Could you please reproduce every record below exactly, leaving out the pictures?
Dataset extract START
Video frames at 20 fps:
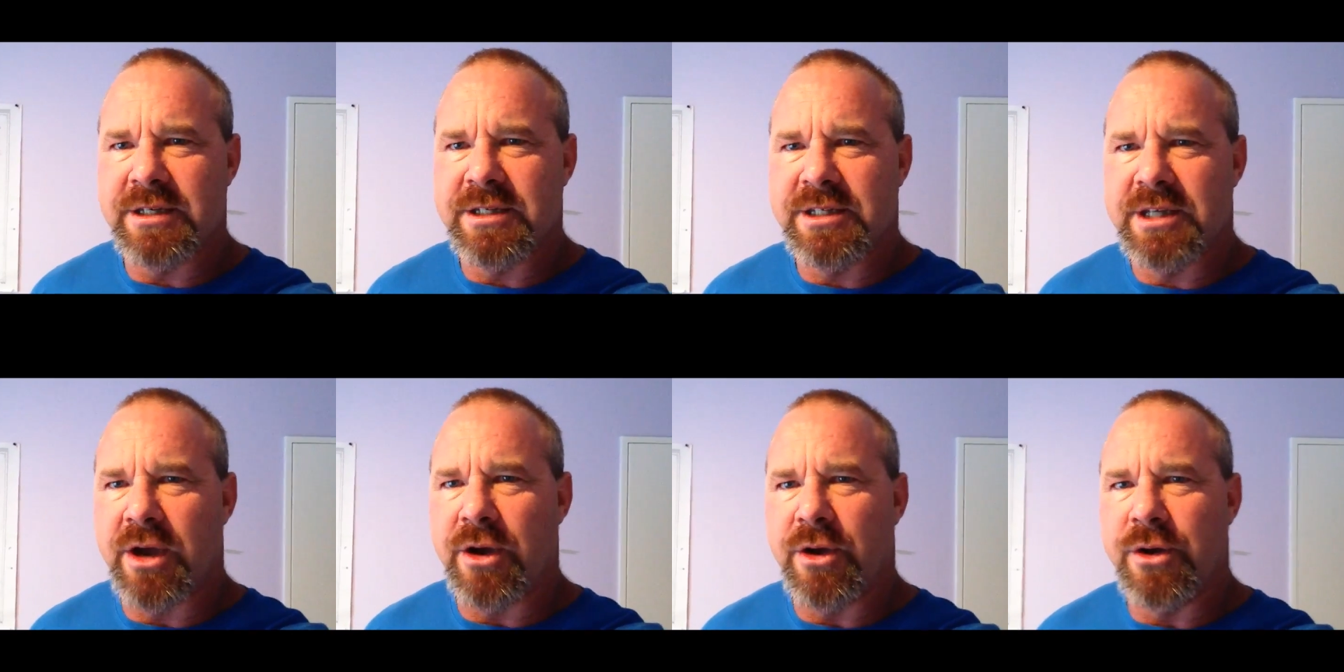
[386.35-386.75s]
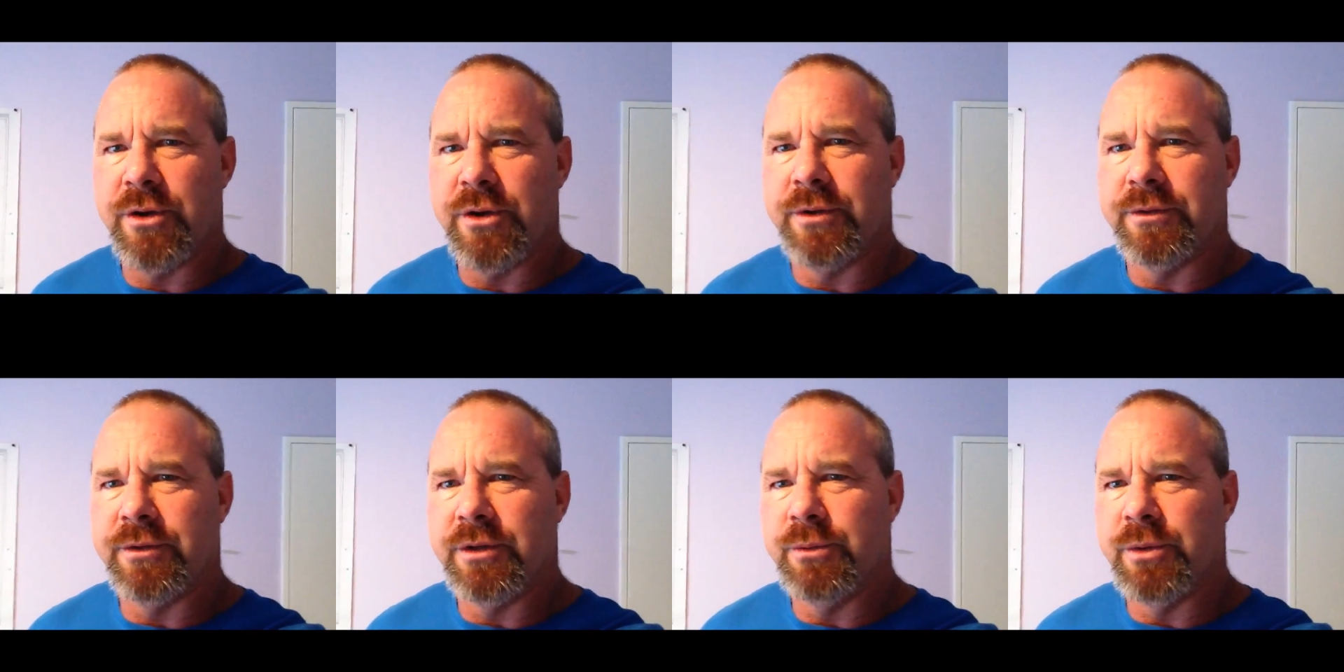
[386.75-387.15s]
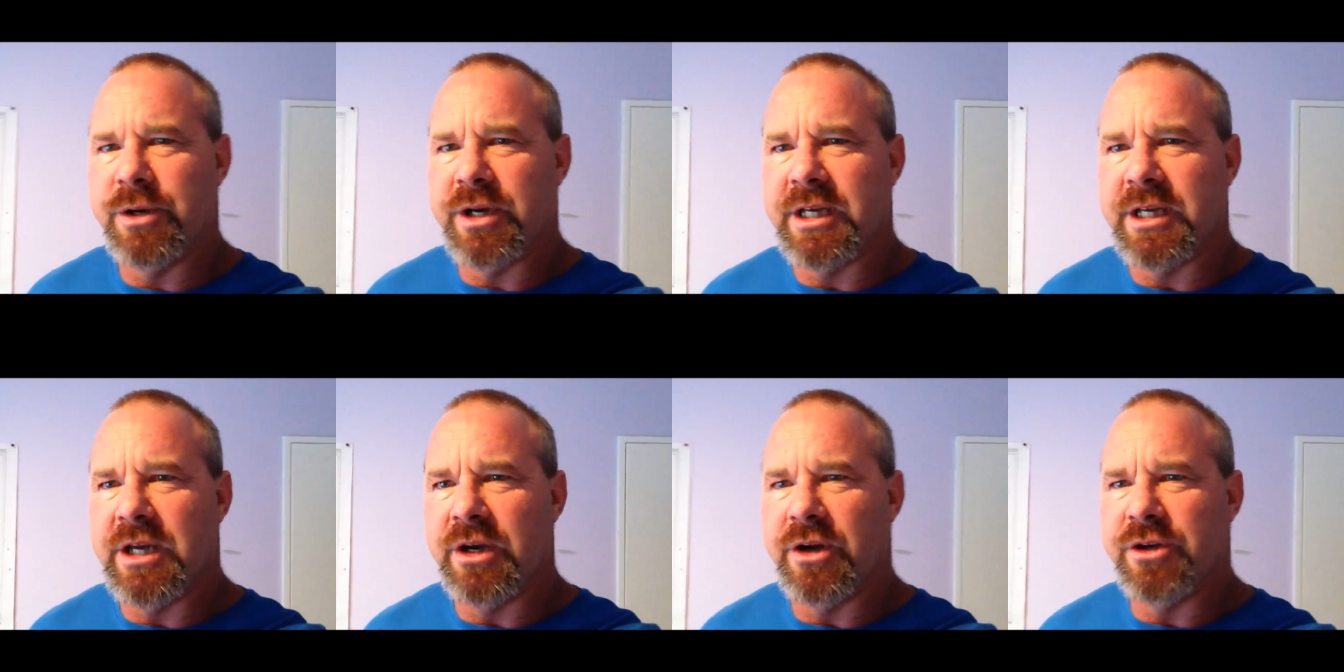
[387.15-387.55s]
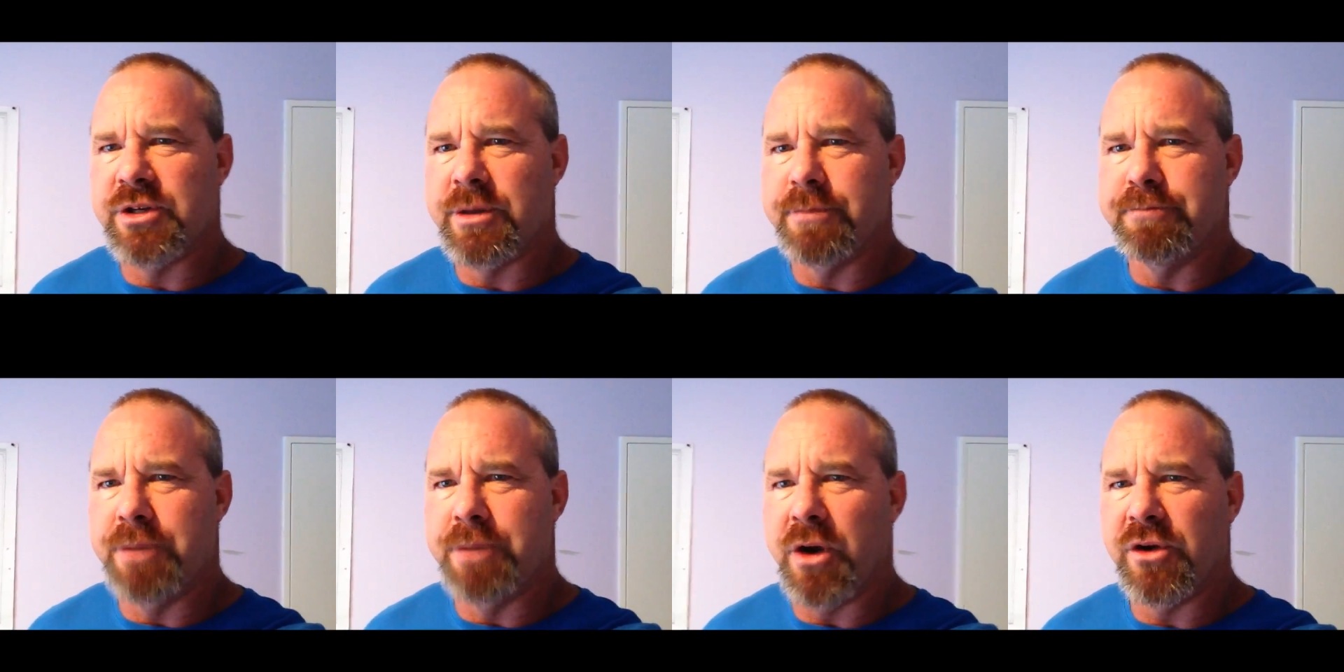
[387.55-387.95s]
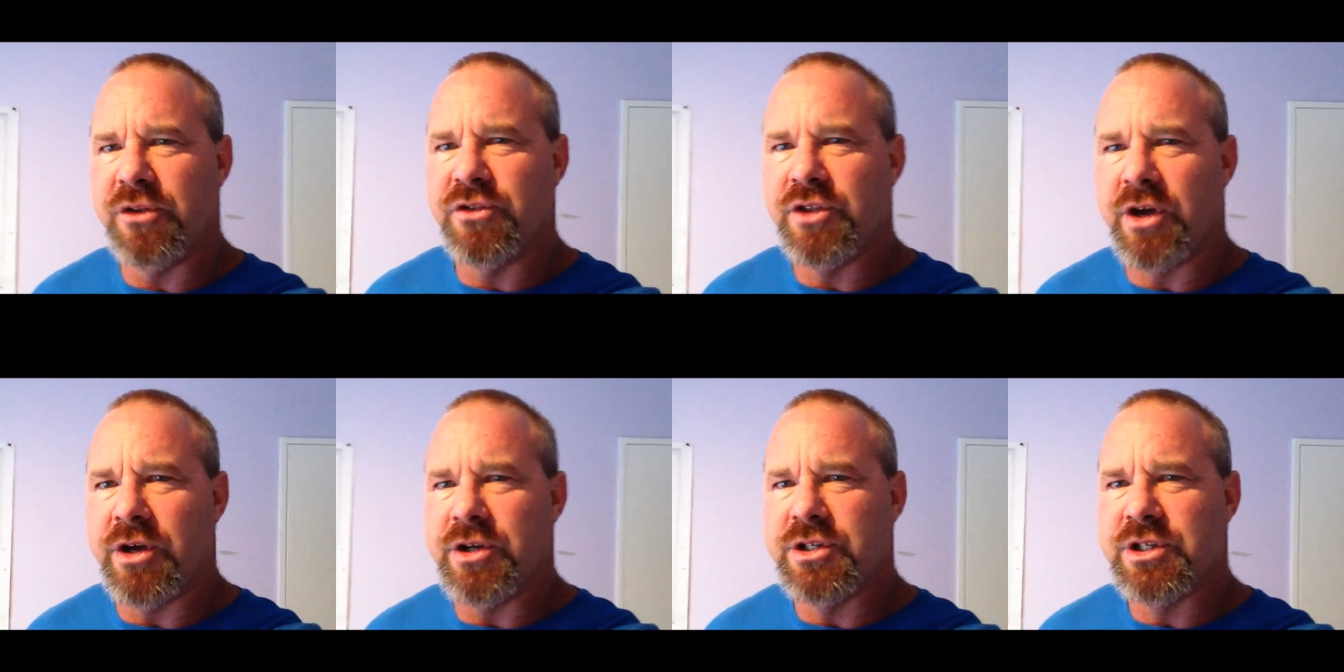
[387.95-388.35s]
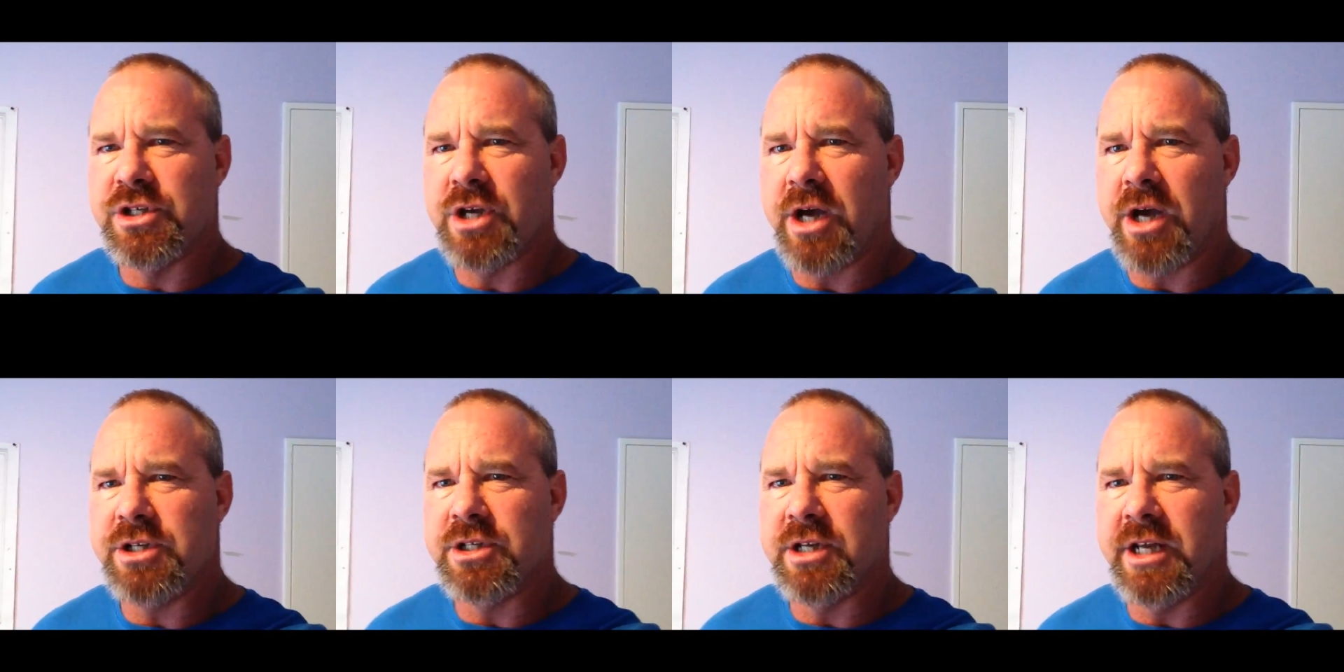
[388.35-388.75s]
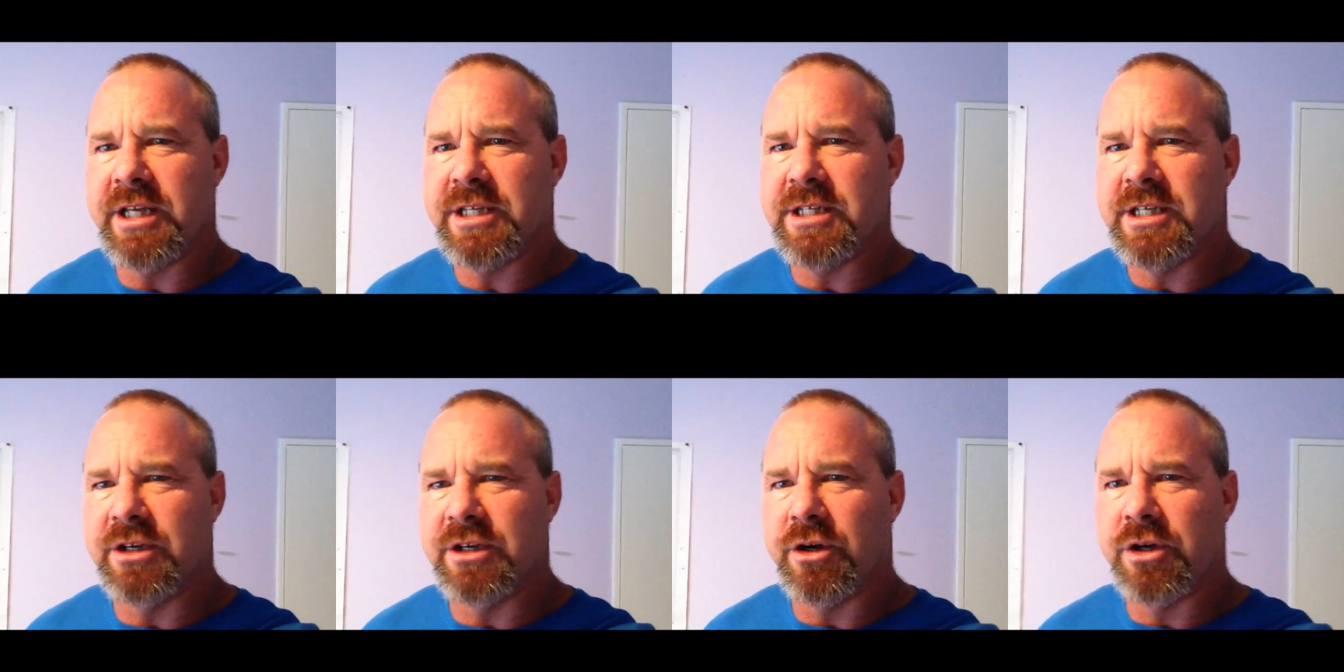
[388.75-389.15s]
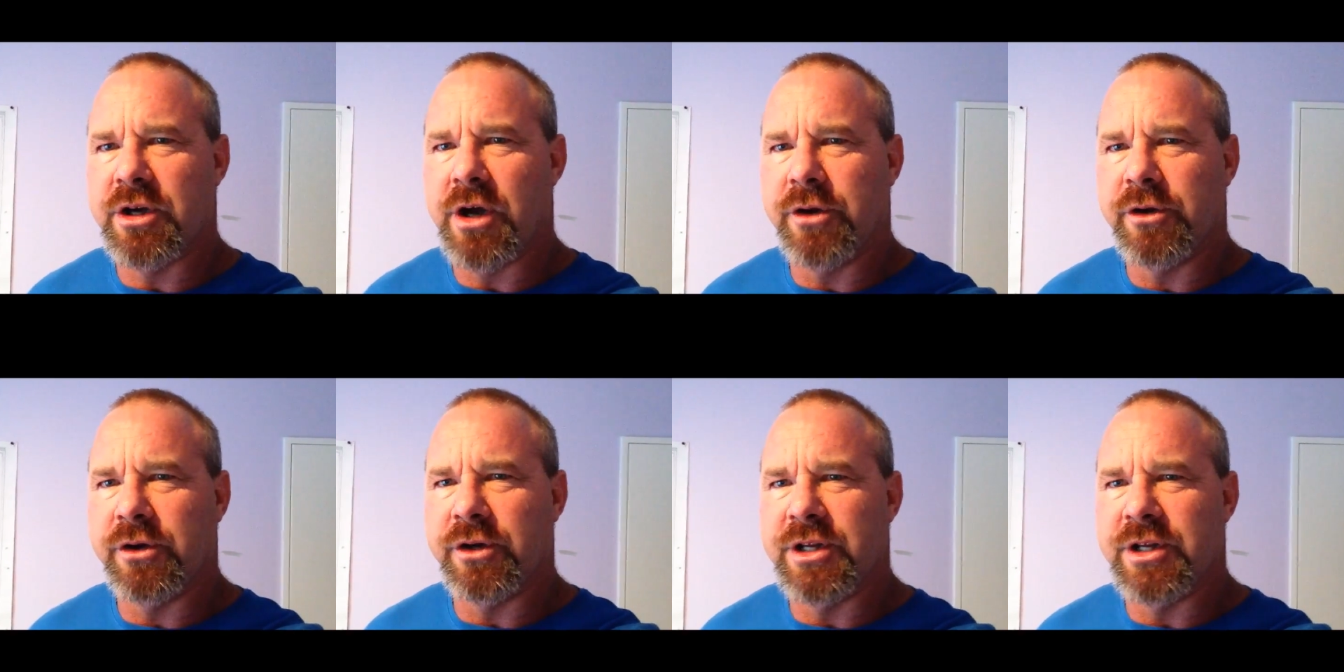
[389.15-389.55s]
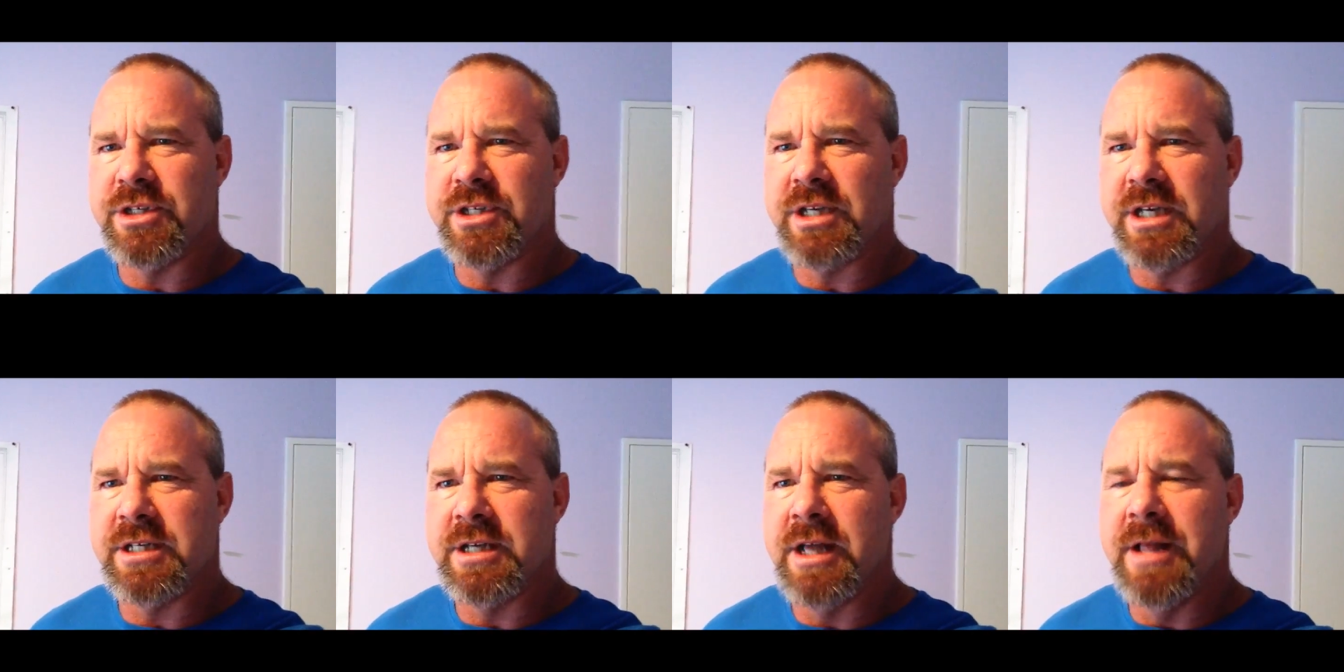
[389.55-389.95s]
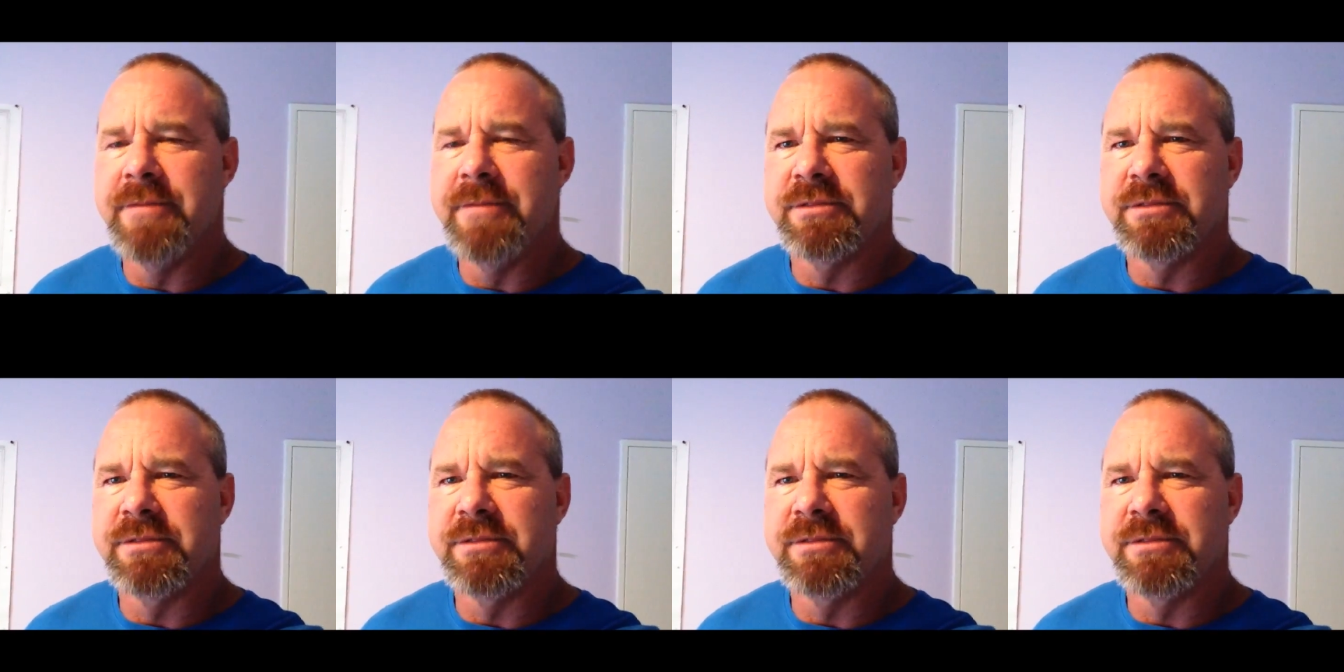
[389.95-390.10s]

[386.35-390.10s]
so you want to get onto both those sites, legacy.co.nz,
Dataset extract END
• **Answer space**:
Video frames at 20 fps:
[386.35-386.75s]
[386.75-387.15s]
[387.15-387.55s]
[387.55-387.95s]
[387.95-388.35s]
[388.35-388.75s]
[388.75-389.15s]
[389.15-389.55s]
[389.55-389.95s]
[389.95-390.10s]

[386.35-390.10s]
so you want to get onto both those sites, legacy.co.nz,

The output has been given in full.